32. Had it not been for familiar friendship, and the claims of your office, your life should have gone for theirs.

33. Hermon, being threatened in this unexpected and alarming manner, was troubled in visage, and depressed in countenance.

34. The friends, too, stole out one by one, and dismissed the assembled multitudes to their respective occupations.

35. The Jews, having heard of these events, praised the glorious God and King of kings, because they had obtained this help, too, from him.

36. Now the king arranged another banquet after the same manner, and proclaimed an invitation to mirth.

37. And he summoned Hermon to his presence, and said, with threats, How often, O wretch, must I repeat my orders to you about these same persons?

38. Once more, arm the elephants against the morrow for the extermination of the Jews.

39. His kinsmen, who were reclining with him, wondered at his instability, and thus expressed themselves:

40. O king, how long do you make trial of us, as of men bereft of reason? This is the third time that you have ordered their destruction. When the thing is to be done, you change your mind, and recall your instructions.

41. For this cause the feeling of expectation causes tumult in the city: it swarms with factions; and is continually on the point of being plundered.

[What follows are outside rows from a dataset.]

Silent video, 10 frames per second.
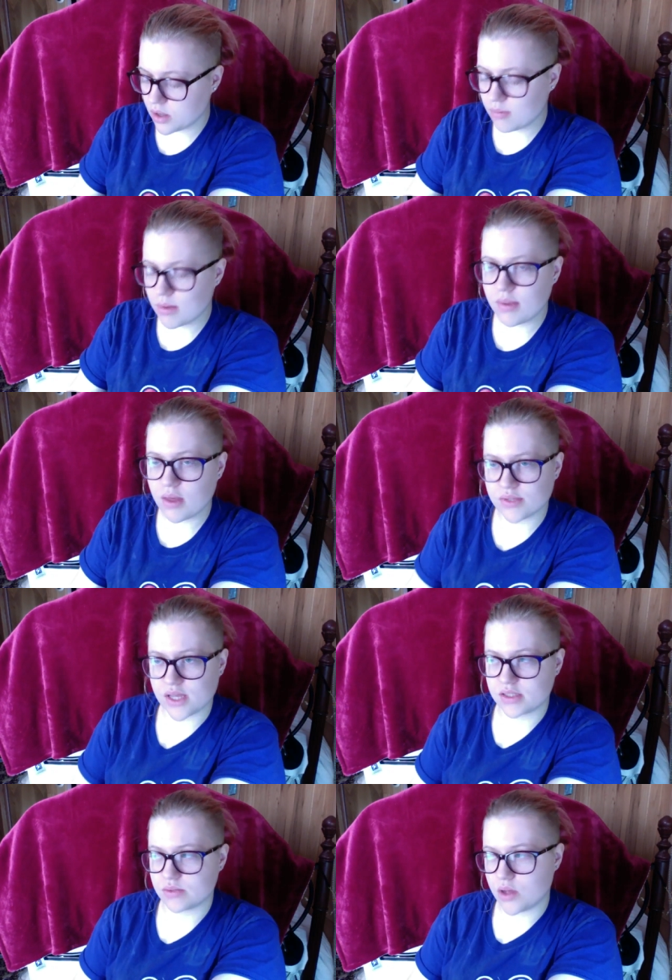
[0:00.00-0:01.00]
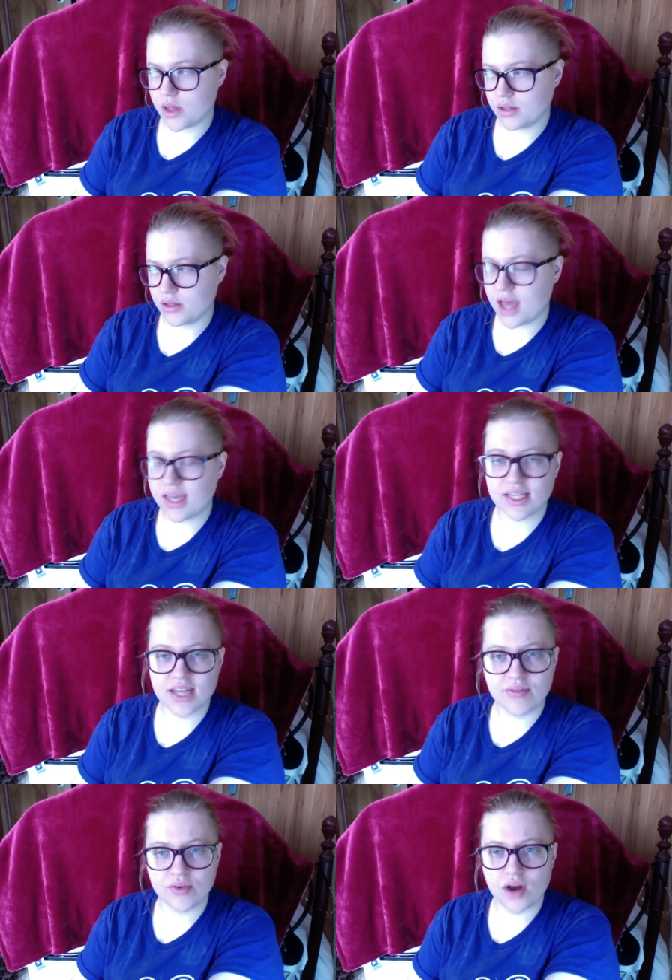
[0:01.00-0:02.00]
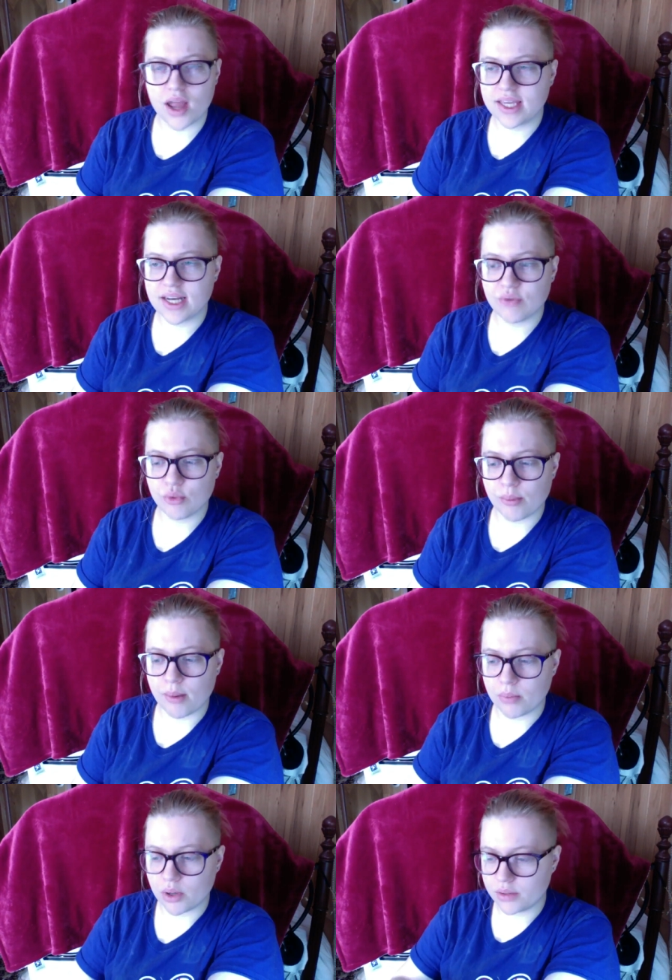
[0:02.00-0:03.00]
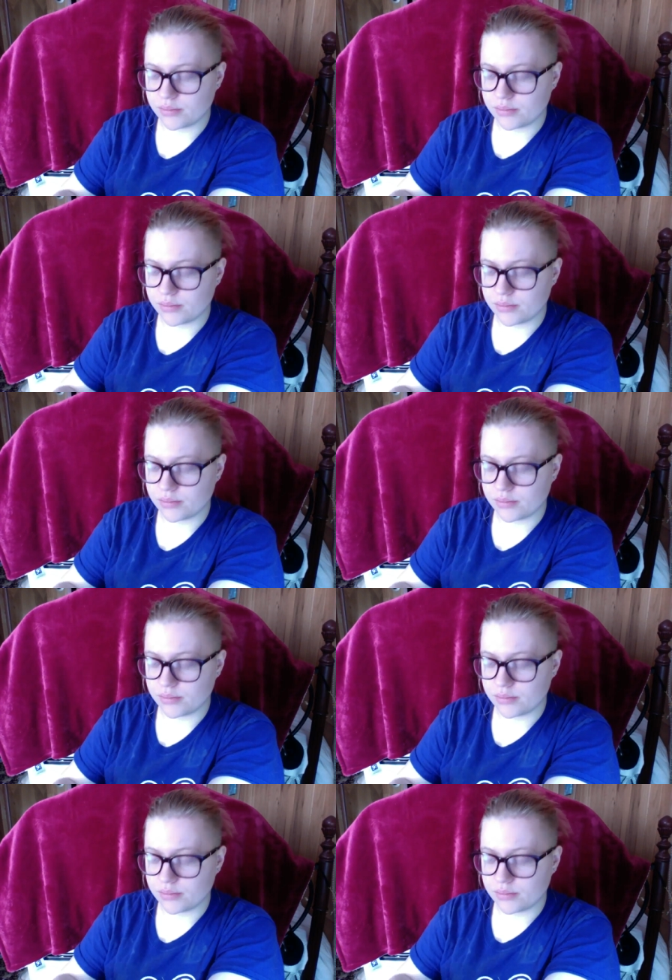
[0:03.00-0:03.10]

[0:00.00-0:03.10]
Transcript: Maybe that was X and Y. I can never remember.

42. The king, just like another Phalaris, a prey to thoughtlessness, made no account of the changes which his own mind had undergone, issuing in the deliverance of the Jews. He swore a fruitless oath, and determined forthwith to send them to hades, crushed by the knees and feet of the elephants.

43. He would also invade Judea, and level its towns with fire and the sword; and destroy that temple which the heathen might not enter, and prevent sacrifices ever after being offered up there.

44. Joyfully his friends broke up, together with his kinsmen; and, trusting in his determination, arranged their forces in guard at the most convenient places of the city.

45. And the master of the elephants urged the beasts into an almost maniacal state, drenched them with incense and wine, and decked them with frightful instruments.

46. About early morning, when the city was now filled with an immense number of people at the hippodrome, he entered the palace, and called the king to the business in hand.

47. The king’s heart teemed with impious rage; and he rushed forth with the mass, along with the elephants. With feelings unsoftened, and eyes pitiless, he longed to gaze at the hard and wretched doom of the above-mentioned Jews.